TigerGraph has announced that OpenCorporates has migrated its back end database to TigerGraph. OpenCorporates is the world largest open database of companies with more than 170 million entries, all freely available on its website. It is widely used by journalists and corporate investigators, as well as Anti-Money Laundering and due diligence professionals, banks and credit-reference agencies.
Moving to Graph
The decision to move to an TigerGraph from its existing graph database technology (Neo4J)y was made as Chris Taggart, CEO OpenCorporates explains: “OpenCorporates has vast amounts of data on companies, and our corporate structure data in particular is growing. This, the particular queries we want to make, and the plans that we have for network data over next two years means that we needed a solution focused on speed and scale above all else.”
Those challenges led OpenCorporates to look for an alternative solution. Taggart continued: “We looked at multiple different graph database solutions, and in the end chose TigerGraph for its raw performance. Using a cutting-edge solution like TigerGraph meant that we had to write our own libraries and convert existing queries, but it was a tradeoff worth making given our particular use case. We’ve been able to substantially reduce query time, have better performance and the ability to do deeper analysis (multi-hops) – and the benefits of this are already being passed on to out hundreds of thousands of users.”
Neo4j was used successfully by OpenCorporates for several years, delivering value on several investigations by journalists. As time has passed, the volumes of data that OpenCorporates now processes has increased exponentially. It therefore needed to look for an alternative Graph database.
This was not a quick decision, they wanted to move to a new solution but one that would also offer something that surpassed Neo4j, that had set a high bar already. They created a competition between vendors using a sample set of 17 million nodes and 10 million edges on a single machine. Using a list of criteria they then measured the different solutions against each other. TigerGraph believes that it was better than its competition on five of those criteria:
- Degrees of separation: Support for queries of up to five degrees of separation between entities with real-time response times – a capability that was becoming increasingly difficult for OpenCorporates.

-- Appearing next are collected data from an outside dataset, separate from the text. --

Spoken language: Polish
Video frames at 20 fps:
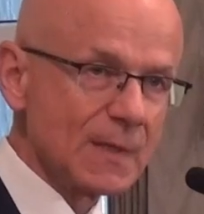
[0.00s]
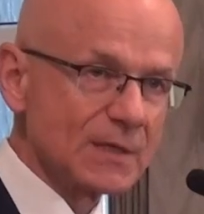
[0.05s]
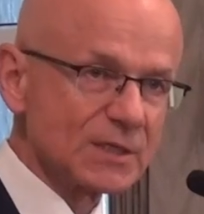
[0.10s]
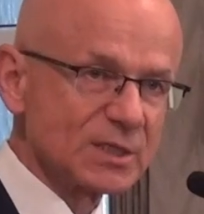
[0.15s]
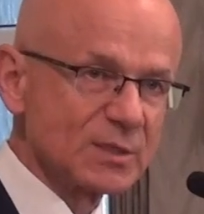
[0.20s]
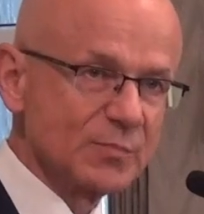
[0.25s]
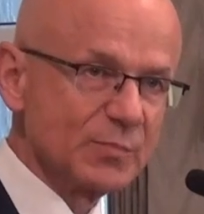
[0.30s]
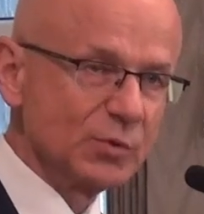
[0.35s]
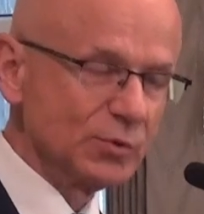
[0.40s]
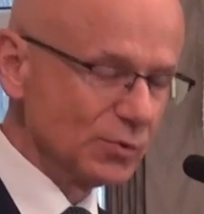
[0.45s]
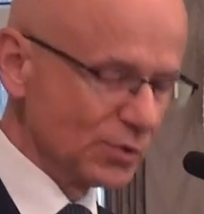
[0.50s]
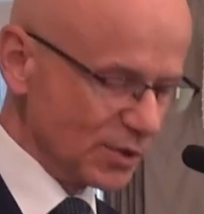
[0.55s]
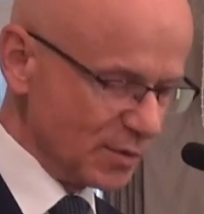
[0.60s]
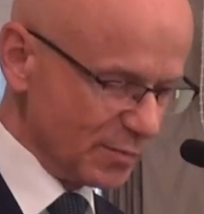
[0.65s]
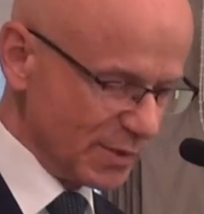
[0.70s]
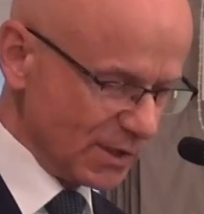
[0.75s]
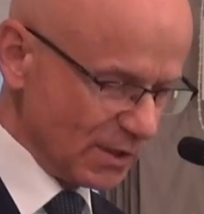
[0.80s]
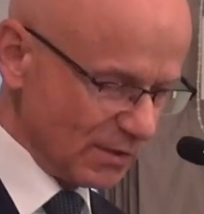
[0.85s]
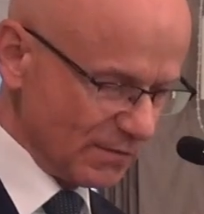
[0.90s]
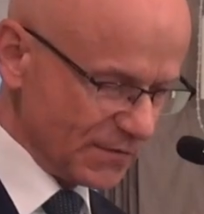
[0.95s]

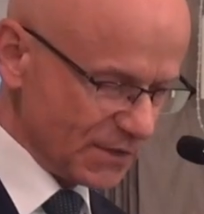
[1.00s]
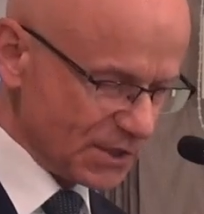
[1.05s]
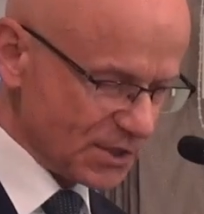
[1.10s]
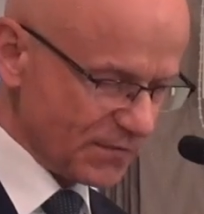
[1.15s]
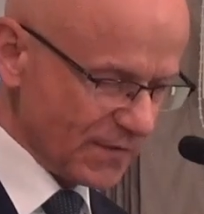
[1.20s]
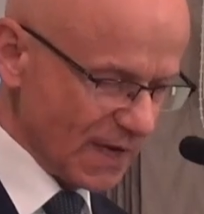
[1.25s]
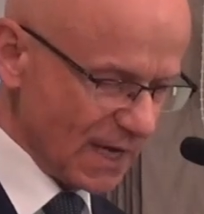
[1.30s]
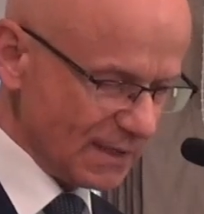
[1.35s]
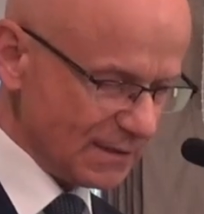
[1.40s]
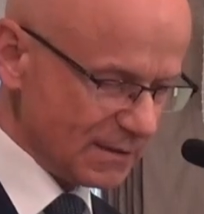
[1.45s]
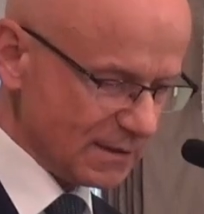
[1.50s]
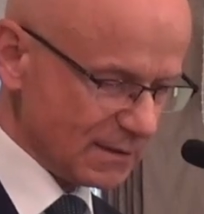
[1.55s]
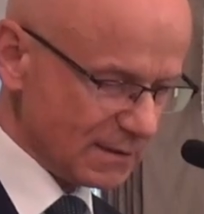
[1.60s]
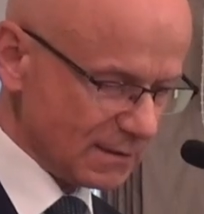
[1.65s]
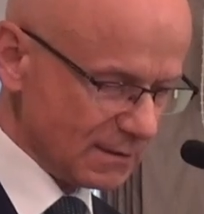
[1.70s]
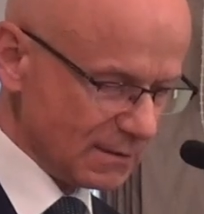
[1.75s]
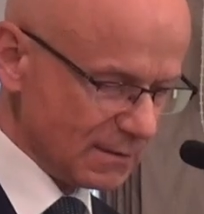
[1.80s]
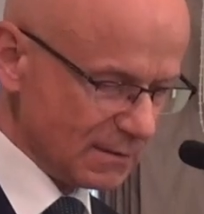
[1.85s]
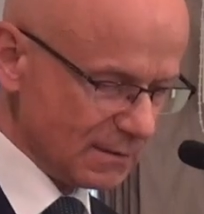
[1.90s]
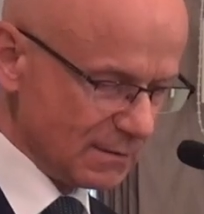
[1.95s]
zbudujmy nowy
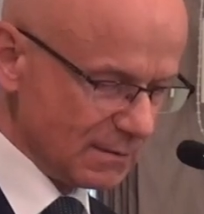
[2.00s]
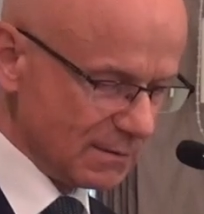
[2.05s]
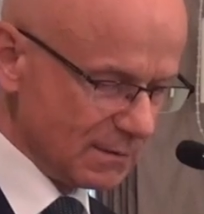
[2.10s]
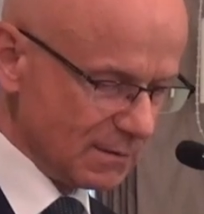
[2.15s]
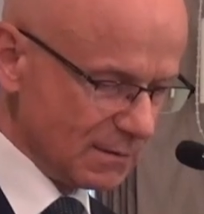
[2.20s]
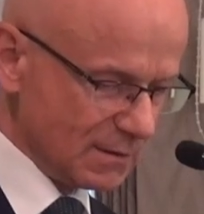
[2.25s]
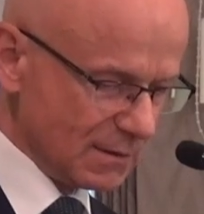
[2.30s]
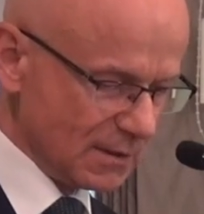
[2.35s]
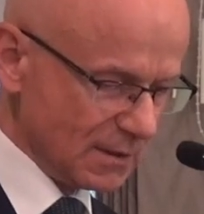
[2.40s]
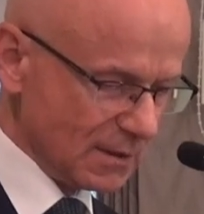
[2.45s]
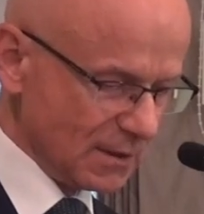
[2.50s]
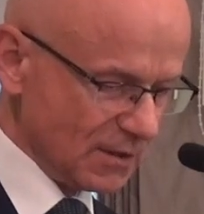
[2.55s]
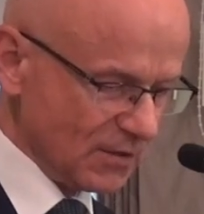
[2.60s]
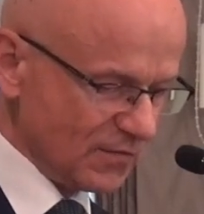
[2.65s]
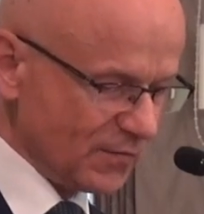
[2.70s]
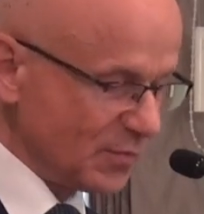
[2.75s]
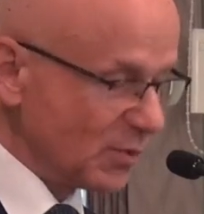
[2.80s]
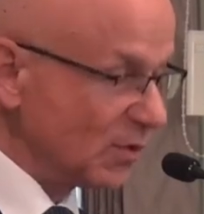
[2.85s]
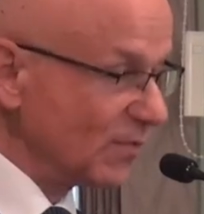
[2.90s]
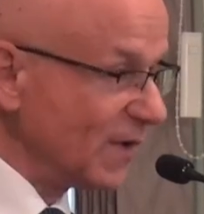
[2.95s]
świat,
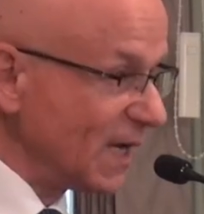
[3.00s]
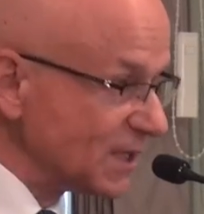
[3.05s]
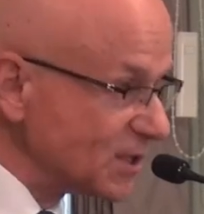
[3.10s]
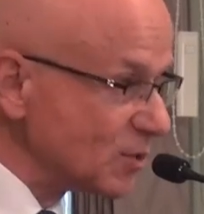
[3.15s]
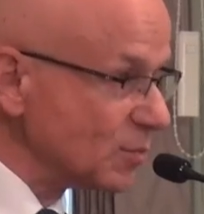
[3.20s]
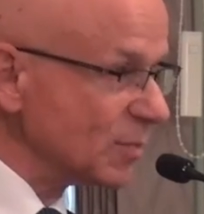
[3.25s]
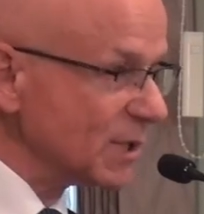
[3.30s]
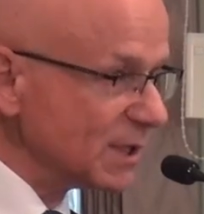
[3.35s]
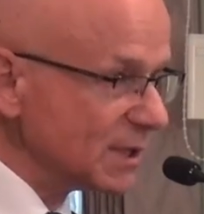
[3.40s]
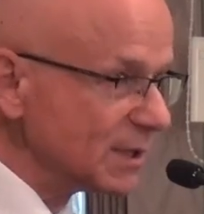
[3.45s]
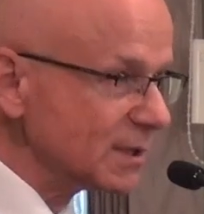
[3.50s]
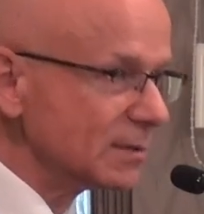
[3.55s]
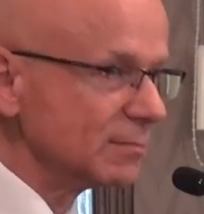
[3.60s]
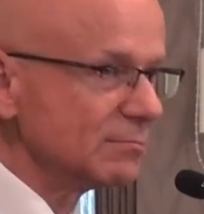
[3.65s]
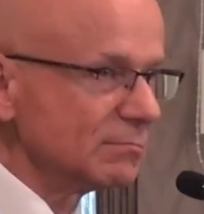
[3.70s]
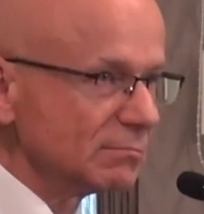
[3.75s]
wprowadźmy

- Siblings: Support for sibling queries with real-time response times, to help answer questions like, “What else does the parent of a given company own?”
- Up the chain only: Enables users to see what entities exist up the chain only for any given company, with real-time response times.
- Temporal graph search: Users can ascertain if a relationship existed for a particular time frame. They can search what entities have been created from a particular date, and remove all old relationships from the results – not possible with Neo4j.
- Active vs. dead relationships: Supports queries on a given network to see what relationships are active vs. dead, so that each one can be filtered out of the query accordingly.
There will not have been many other companies that have moved from one graph database to another. Enterprise Times asked what challenges OpenCorporates faced. Taggart commented: “Our original challenges during the changeover were four-fold:
- writing code libraries to interface with TigerGraph, as it’s too new to have libraries for most languages
- changing the model due to different internal functionality in TigerGraph
- building the queries that mirrored existing behaviour
- managing the move of data into TigerGraph.”
Ultimately these proved a very small hurdle as Taggart concluded: “All these actions were done in weeks rather than months. Later this year, we’ll be working on new functionality that builds on the speed and scalability of TigerGraph to do even more.”
What difference has it made?
For OpenCorporates, the move to a Graph database has made a significant difference. Customers are now able to query their data in more complex ways. TigerGraph has proven that it can deliver the information required by investigative journalist quickly. Typical queries include:
- I would like to see all entities that are n degrees of separation away from any given entity that I am interested in, e.g. three degrees away so that I can build up a picture of a network and see connections that would not be obvious otherwise.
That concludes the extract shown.